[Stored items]
········

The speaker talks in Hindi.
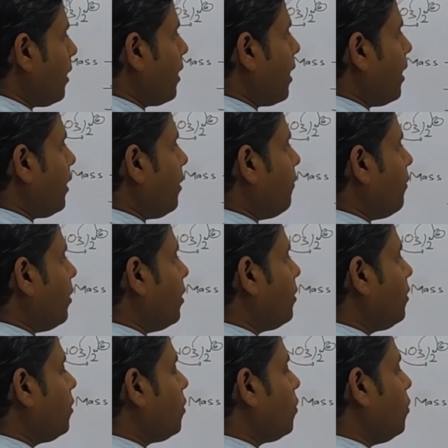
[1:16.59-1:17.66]
कैरी
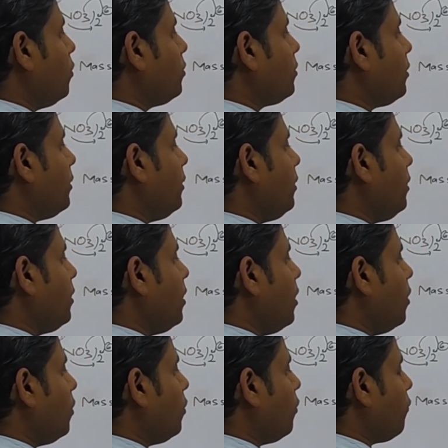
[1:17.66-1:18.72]
वन टू थ्री
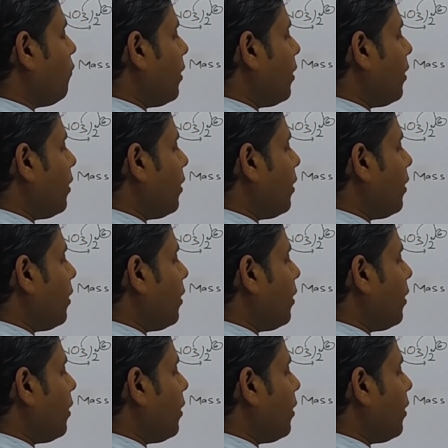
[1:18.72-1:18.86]
टू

········

■ **Work request**: Each of the records above needs to be transcribed exactly, apart from its pictures.

■ **Result of this task**:
The speaker talks in Hindi.
[1:16.59-1:17.66]
कैरी
[1:17.66-1:18.72]
वन टू थ्री
[1:18.72-1:18.86]
टू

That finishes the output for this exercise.